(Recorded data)
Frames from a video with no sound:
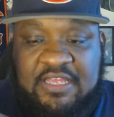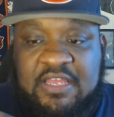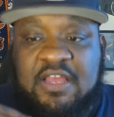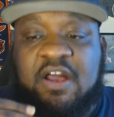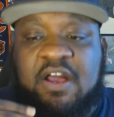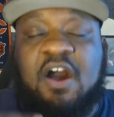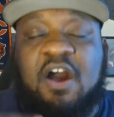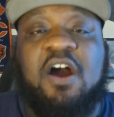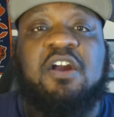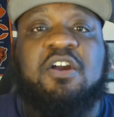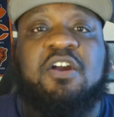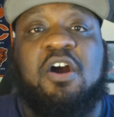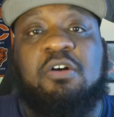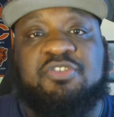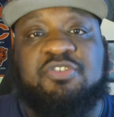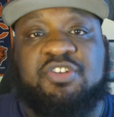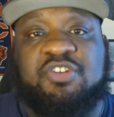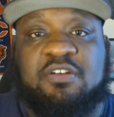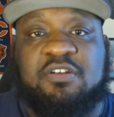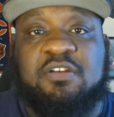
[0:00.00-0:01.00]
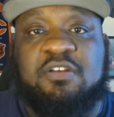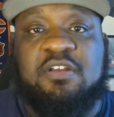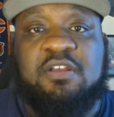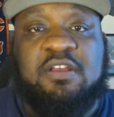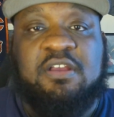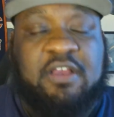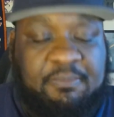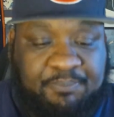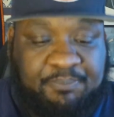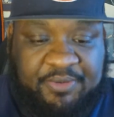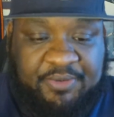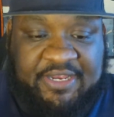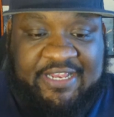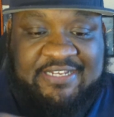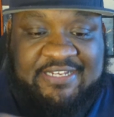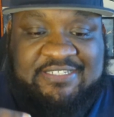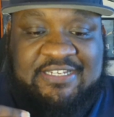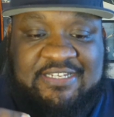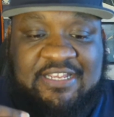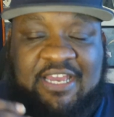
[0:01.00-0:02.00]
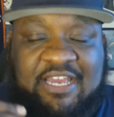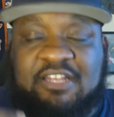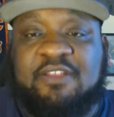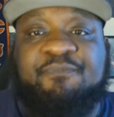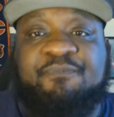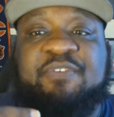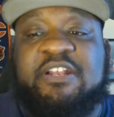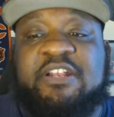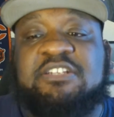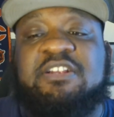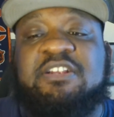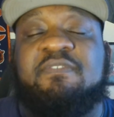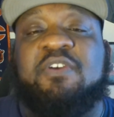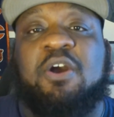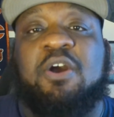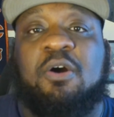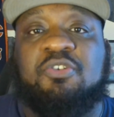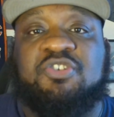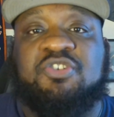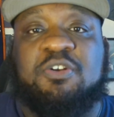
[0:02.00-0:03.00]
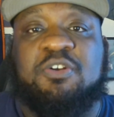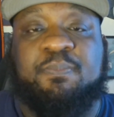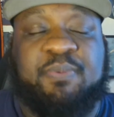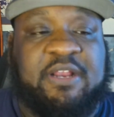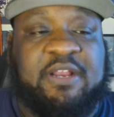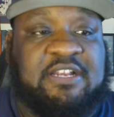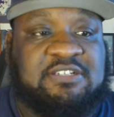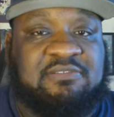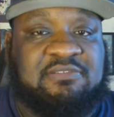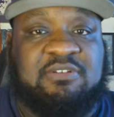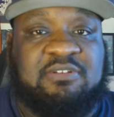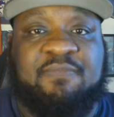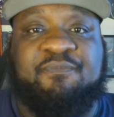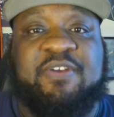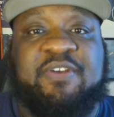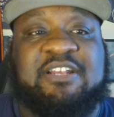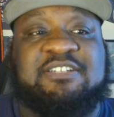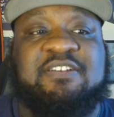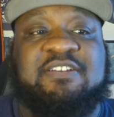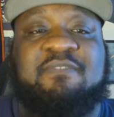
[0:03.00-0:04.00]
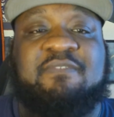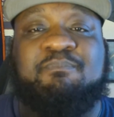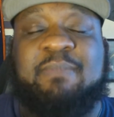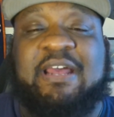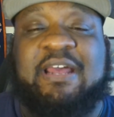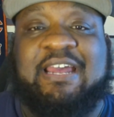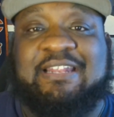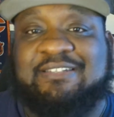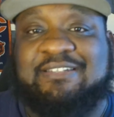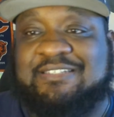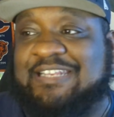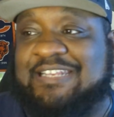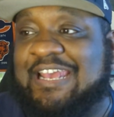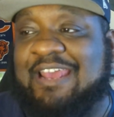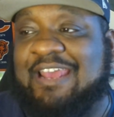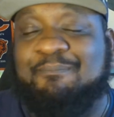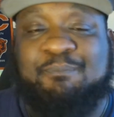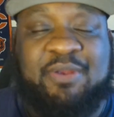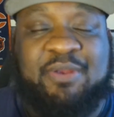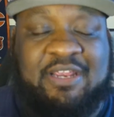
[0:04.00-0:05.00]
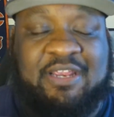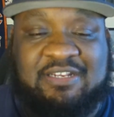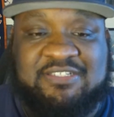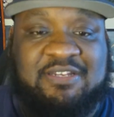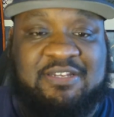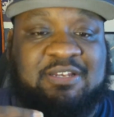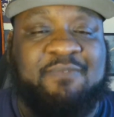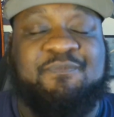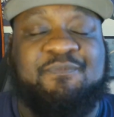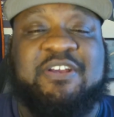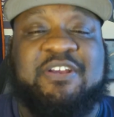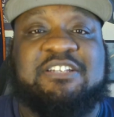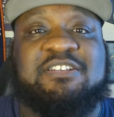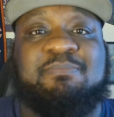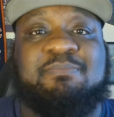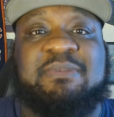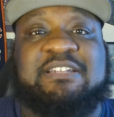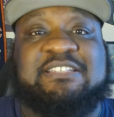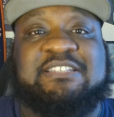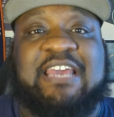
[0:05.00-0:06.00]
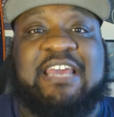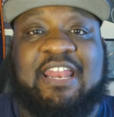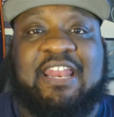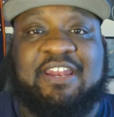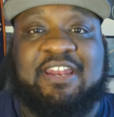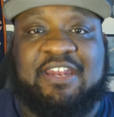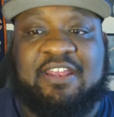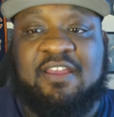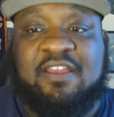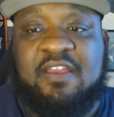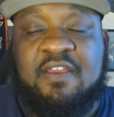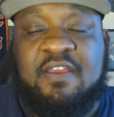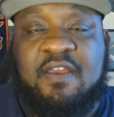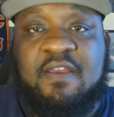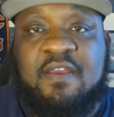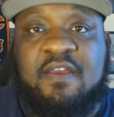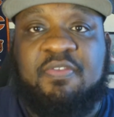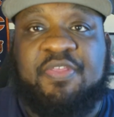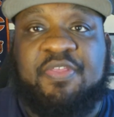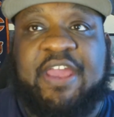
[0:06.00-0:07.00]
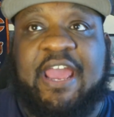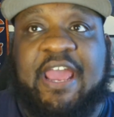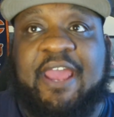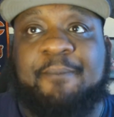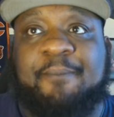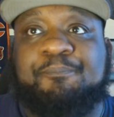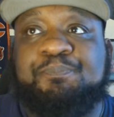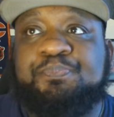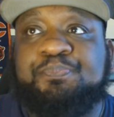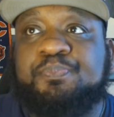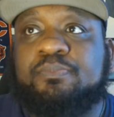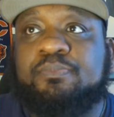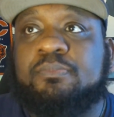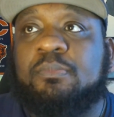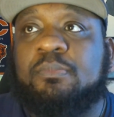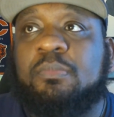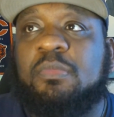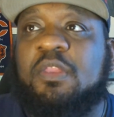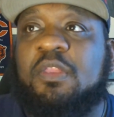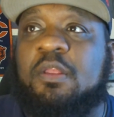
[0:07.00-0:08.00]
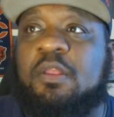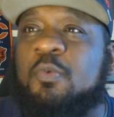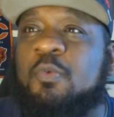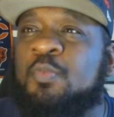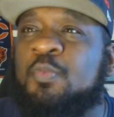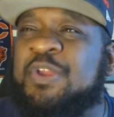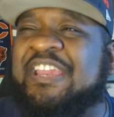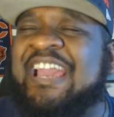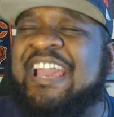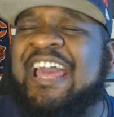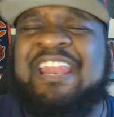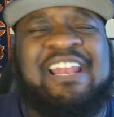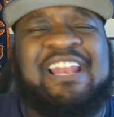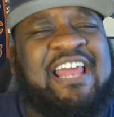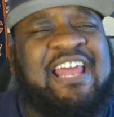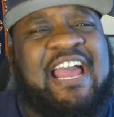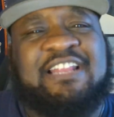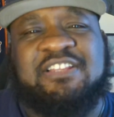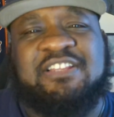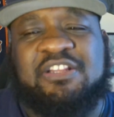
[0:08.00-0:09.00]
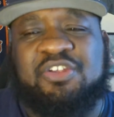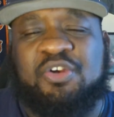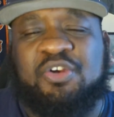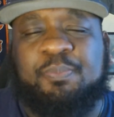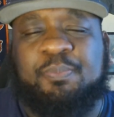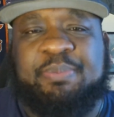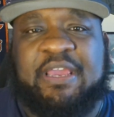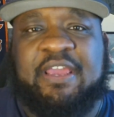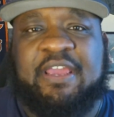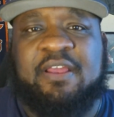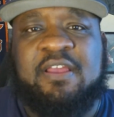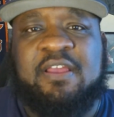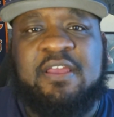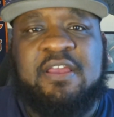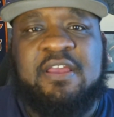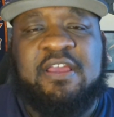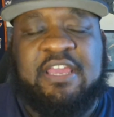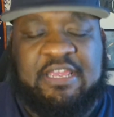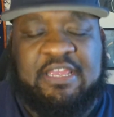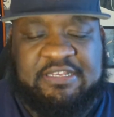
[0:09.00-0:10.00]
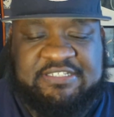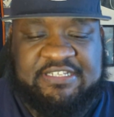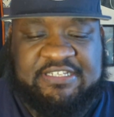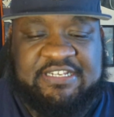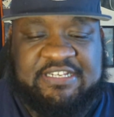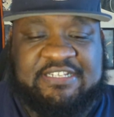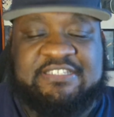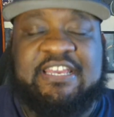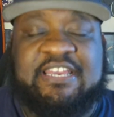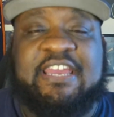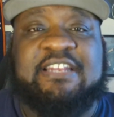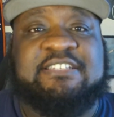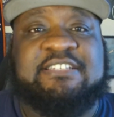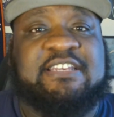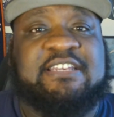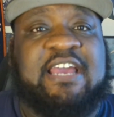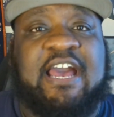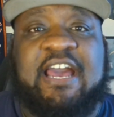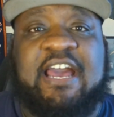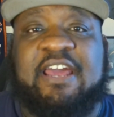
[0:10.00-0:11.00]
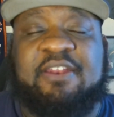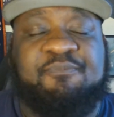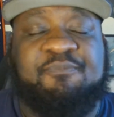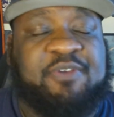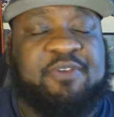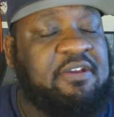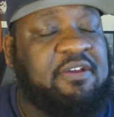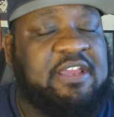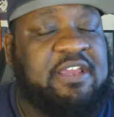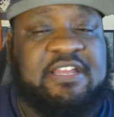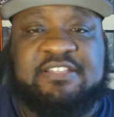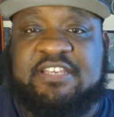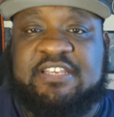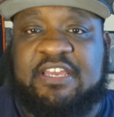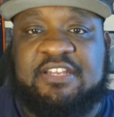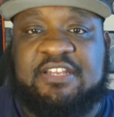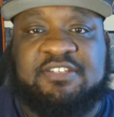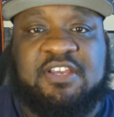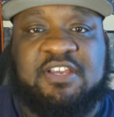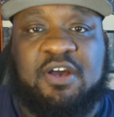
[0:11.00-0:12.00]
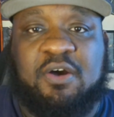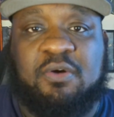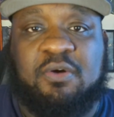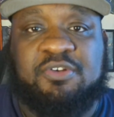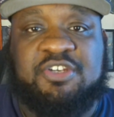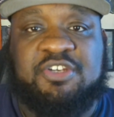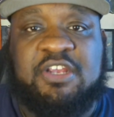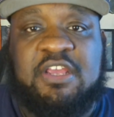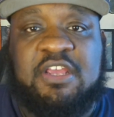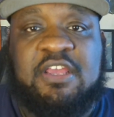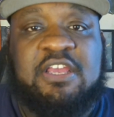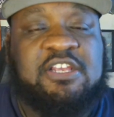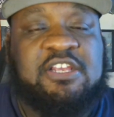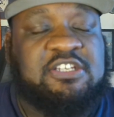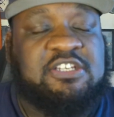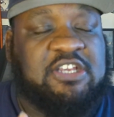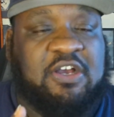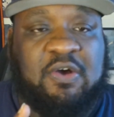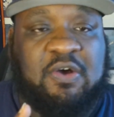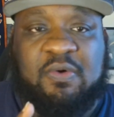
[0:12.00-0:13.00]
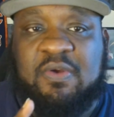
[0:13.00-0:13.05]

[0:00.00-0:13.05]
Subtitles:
a culture, brings a defensive culture, brings a defensive mindset, brings a defensive mentality that we kind of lacked a little bit. He's an intense guy, a very intense coach. So,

- [AIM OF THE TASK]
Leave the pictures aside and give the records above back word for word.

- [OUTPUT BELOW]
Frames from a video with no sound:
[0:00.00-0:01.00]
[0:01.00-0:02.00]
[0:02.00-0:03.00]
[0:03.00-0:04.00]
[0:04.00-0:05.00]
[0:05.00-0:06.00]
[0:06.00-0:07.00]
[0:07.00-0:08.00]
[0:08.00-0:09.00]
[0:09.00-0:10.00]
[0:10.00-0:11.00]
[0:11.00-0:12.00]
[0:12.00-0:13.00]
[0:13.00-0:13.05]

[0:00.00-0:13.05]
Subtitles:
a culture, brings a defensive culture, brings a defensive mindset, brings a defensive mentality that we kind of lacked a little bit. He's an intense guy, a very intense coach. So,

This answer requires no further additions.